[Exercise brief]:
An image-free, verbatim transcription of the records is the expected result.

(Data items)
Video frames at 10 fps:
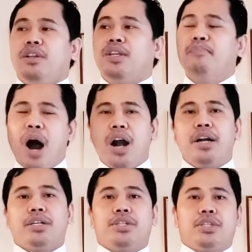the
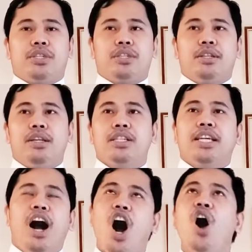Mars, say,
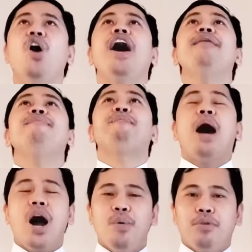oh, I'm
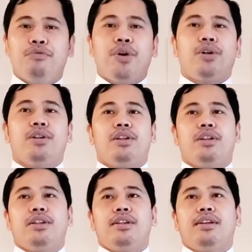powerful.
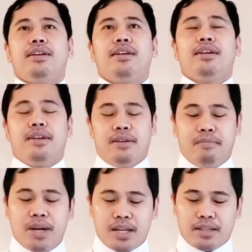
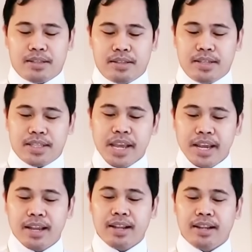But
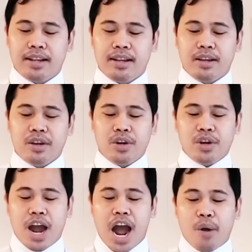still,
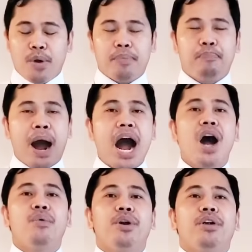our
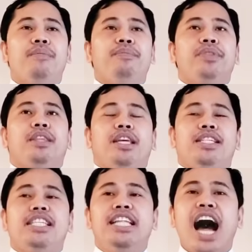power
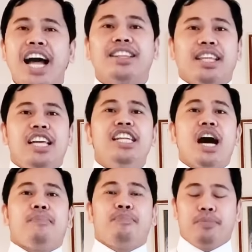is not
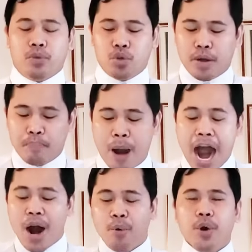enough to the
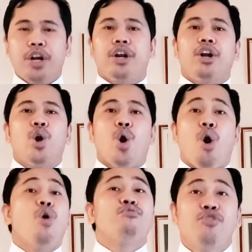power
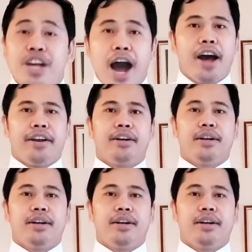of God.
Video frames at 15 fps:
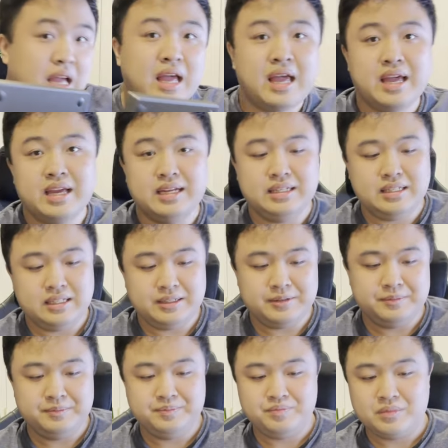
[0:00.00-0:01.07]
And
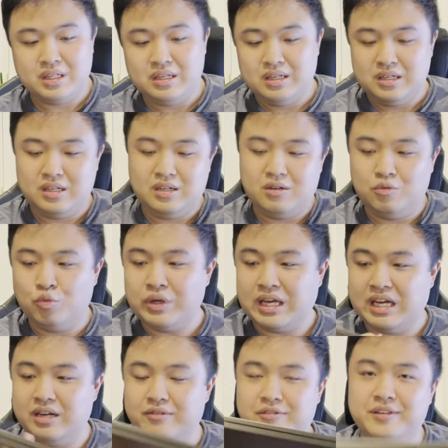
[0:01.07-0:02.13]
we
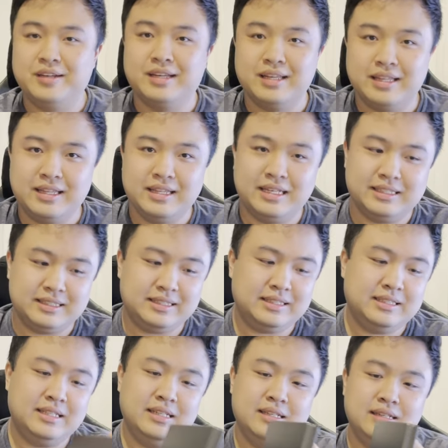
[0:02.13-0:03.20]
have
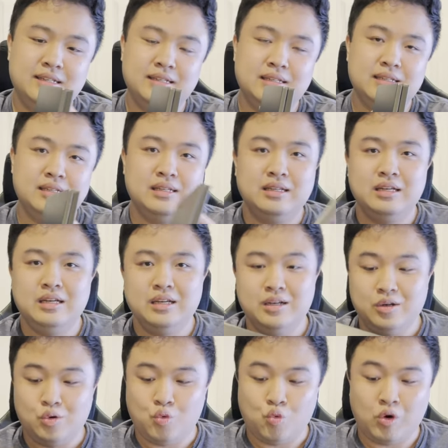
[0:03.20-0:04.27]
this.
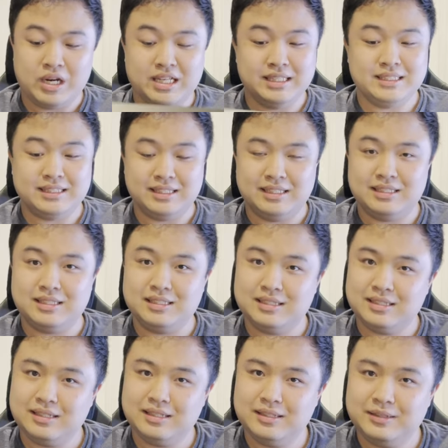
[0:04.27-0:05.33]
What is
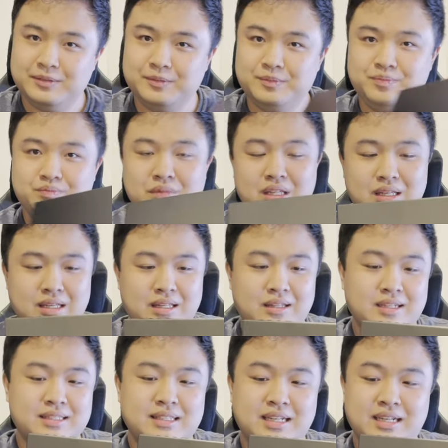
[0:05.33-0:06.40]
this?
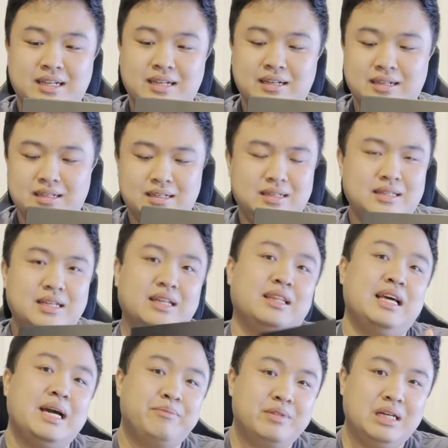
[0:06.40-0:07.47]
Looks like a like a
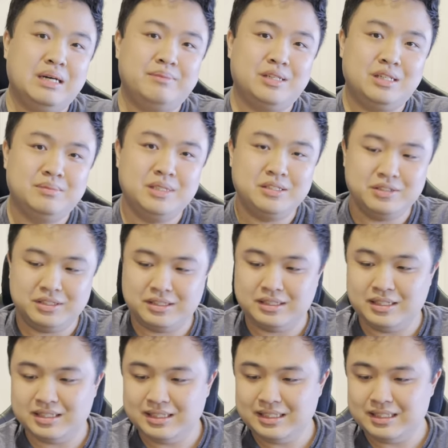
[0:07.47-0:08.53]
laptop almost,
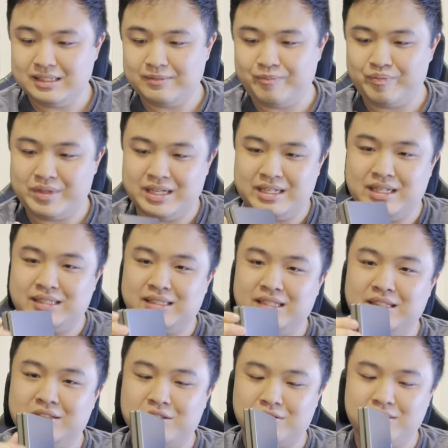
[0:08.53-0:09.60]
doesn't it? Like you can see a
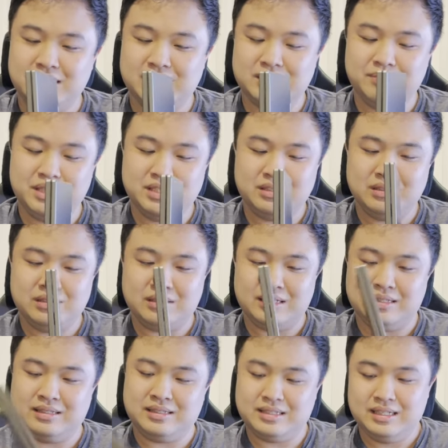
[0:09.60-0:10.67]
little crease in the middle and,
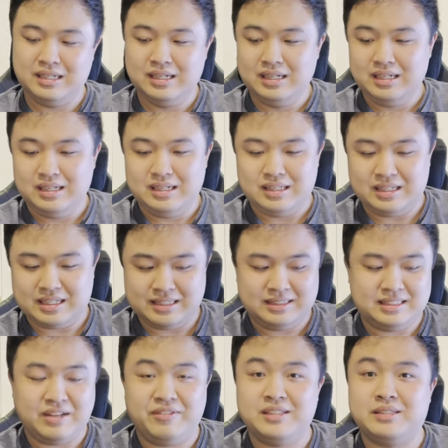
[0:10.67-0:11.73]
and like
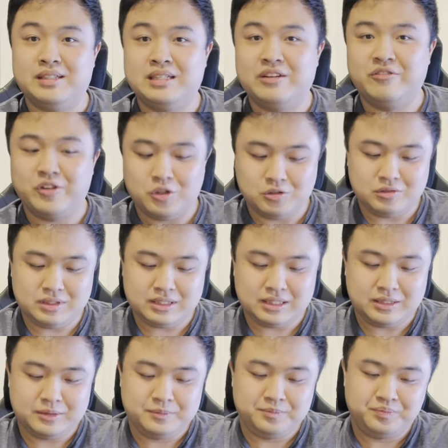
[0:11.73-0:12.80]
it's definitely something that folds.
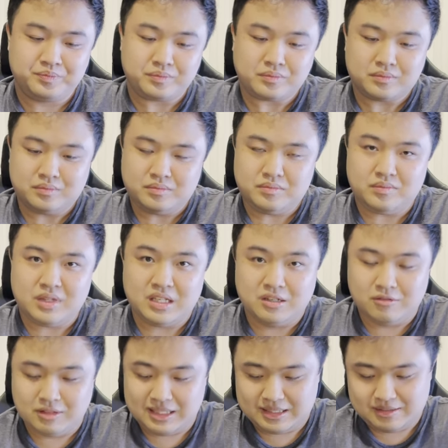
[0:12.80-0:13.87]

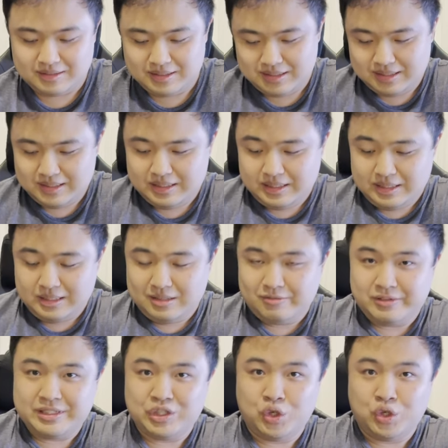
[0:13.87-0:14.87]
Well, when you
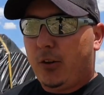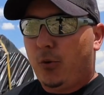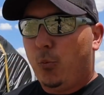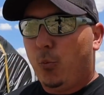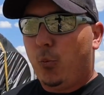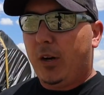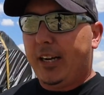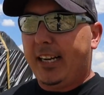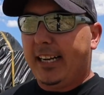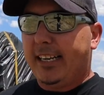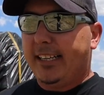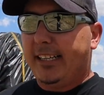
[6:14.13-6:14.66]

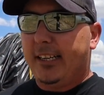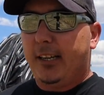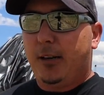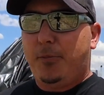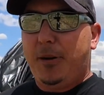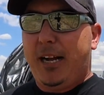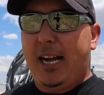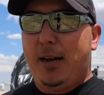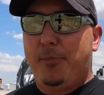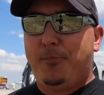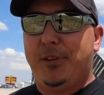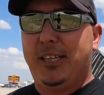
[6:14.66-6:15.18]
what ended up
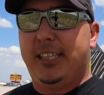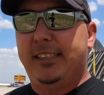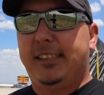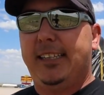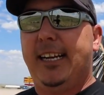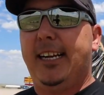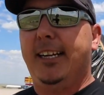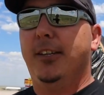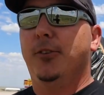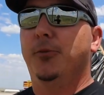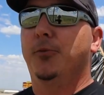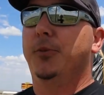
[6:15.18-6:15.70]
happening
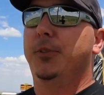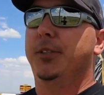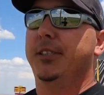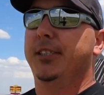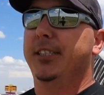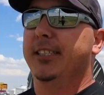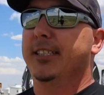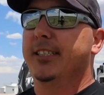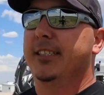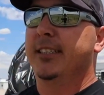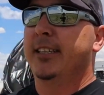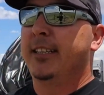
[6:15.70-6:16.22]
there
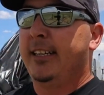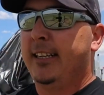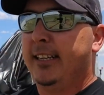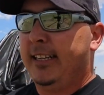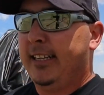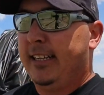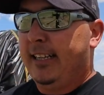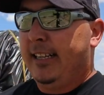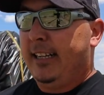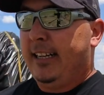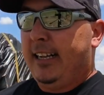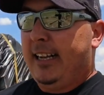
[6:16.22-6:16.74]
was
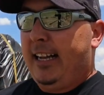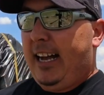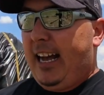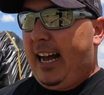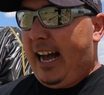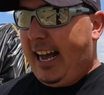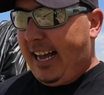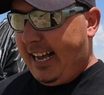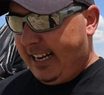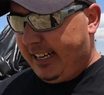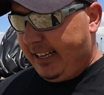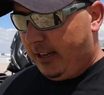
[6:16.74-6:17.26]

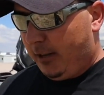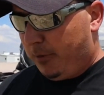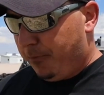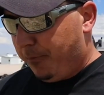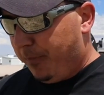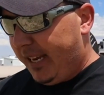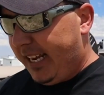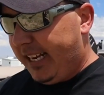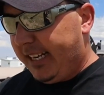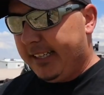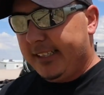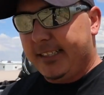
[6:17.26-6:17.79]
I ended up
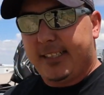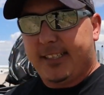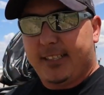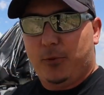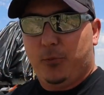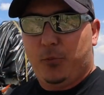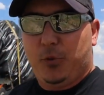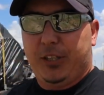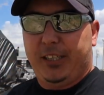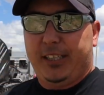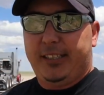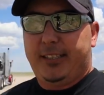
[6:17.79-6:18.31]
meeting
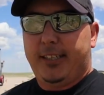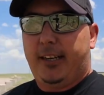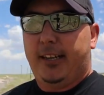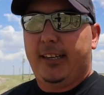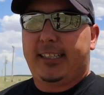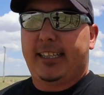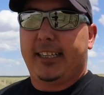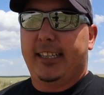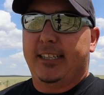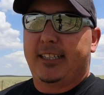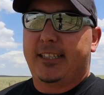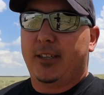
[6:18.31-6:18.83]
someone and
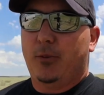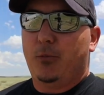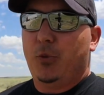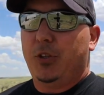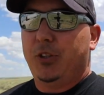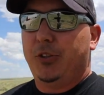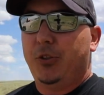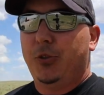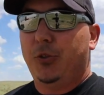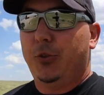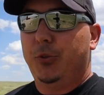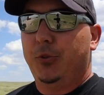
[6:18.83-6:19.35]
talking to someone
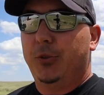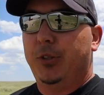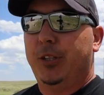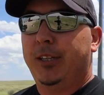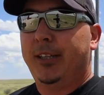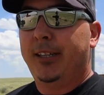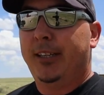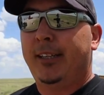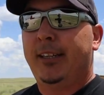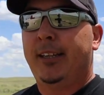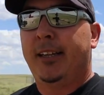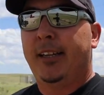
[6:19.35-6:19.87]

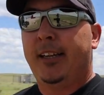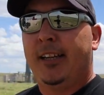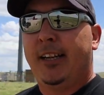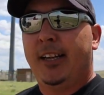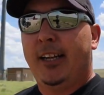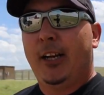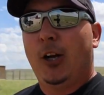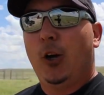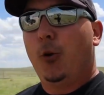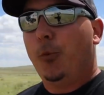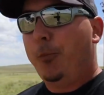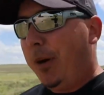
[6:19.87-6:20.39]

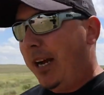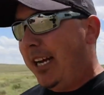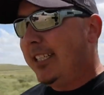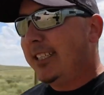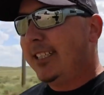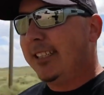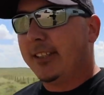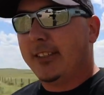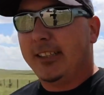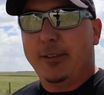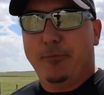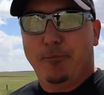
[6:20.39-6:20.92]
who
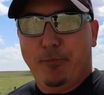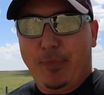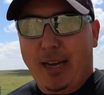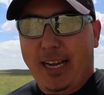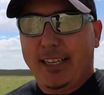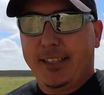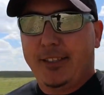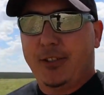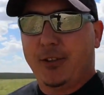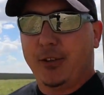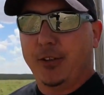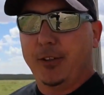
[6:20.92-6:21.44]
basically
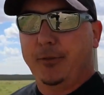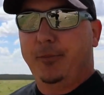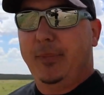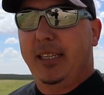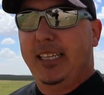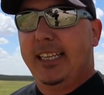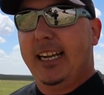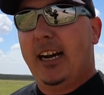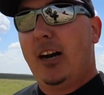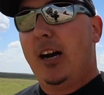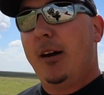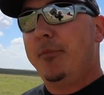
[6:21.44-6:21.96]
mentored me.
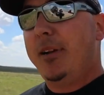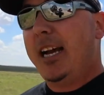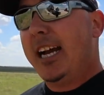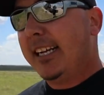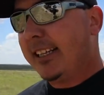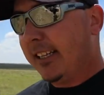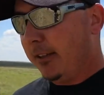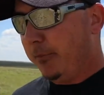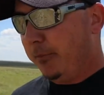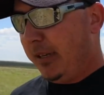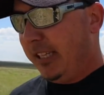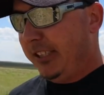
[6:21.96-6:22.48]
Now, I'm not
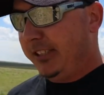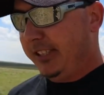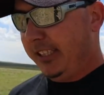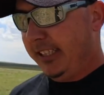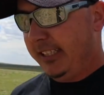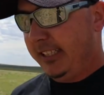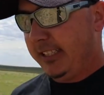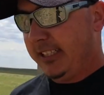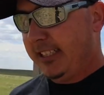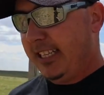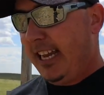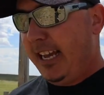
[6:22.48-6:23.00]
going to mention
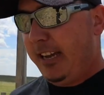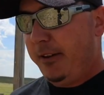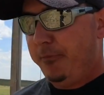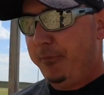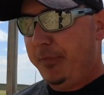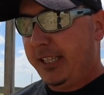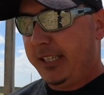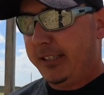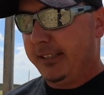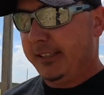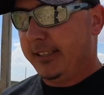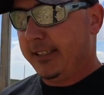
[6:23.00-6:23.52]
his name
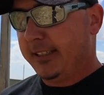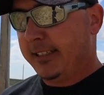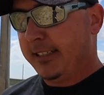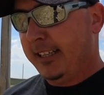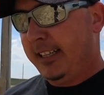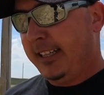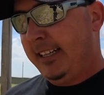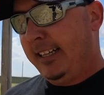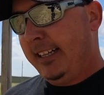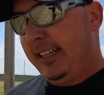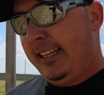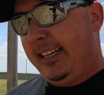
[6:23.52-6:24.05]
because
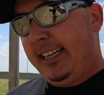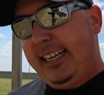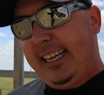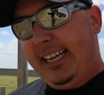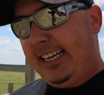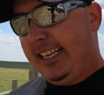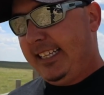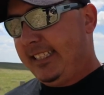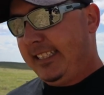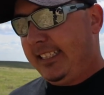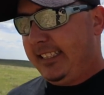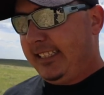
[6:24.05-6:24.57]
he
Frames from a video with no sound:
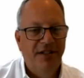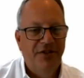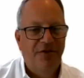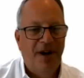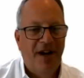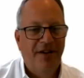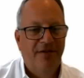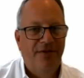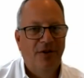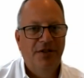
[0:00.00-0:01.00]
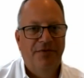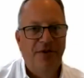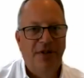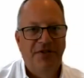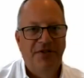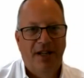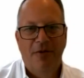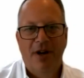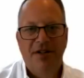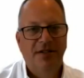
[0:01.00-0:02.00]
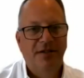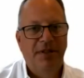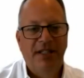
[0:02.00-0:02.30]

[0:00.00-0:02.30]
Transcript: And just remind folks, if you want to submit questions,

[Answer]:
Video frames at 10 fps:
the
Mars, say,
oh, I'm
powerful.
But
still,
our
power
is not
enough to the
power
of God.
Video frames at 15 fps:
[0:00.00-0:01.07]
And
[0:01.07-0:02.13]
we
[0:02.13-0:03.20]
have
[0:03.20-0:04.27]
this.
[0:04.27-0:05.33]
What is
[0:05.33-0:06.40]
this?
[0:06.40-0:07.47]
Looks like a like a
[0:07.47-0:08.53]
laptop almost,
[0:08.53-0:09.60]
doesn't it? Like you can see a
[0:09.60-0:10.67]
little crease in the middle and,
[0:10.67-0:11.73]
and like
[0:11.73-0:12.80]
it's definitely something that folds.
[0:12.80-0:13.87]

[0:13.87-0:14.87]
Well, when you
[6:14.13-6:14.66]

[6:14.66-6:15.18]
what ended up
[6:15.18-6:15.70]
happening
[6:15.70-6:16.22]
there
[6:16.22-6:16.74]
was
[6:16.74-6:17.26]

[6:17.26-6:17.79]
I ended up
[6:17.79-6:18.31]
meeting
[6:18.31-6:18.83]
someone and
[6:18.83-6:19.35]
talking to someone
[6:19.35-6:19.87]

[6:19.87-6:20.39]

[6:20.39-6:20.92]
who
[6:20.92-6:21.44]
basically
[6:21.44-6:21.96]
mentored me.
[6:21.96-6:22.48]
Now, I'm not
[6:22.48-6:23.00]
going to mention
[6:23.00-6:23.52]
his name
[6:23.52-6:24.05]
because
[6:24.05-6:24.57]
he
Frames from a video with no sound:
[0:00.00-0:01.00]
[0:01.00-0:02.00]
[0:02.00-0:02.30]

[0:00.00-0:02.30]
Transcript: And just remind folks, if you want to submit questions,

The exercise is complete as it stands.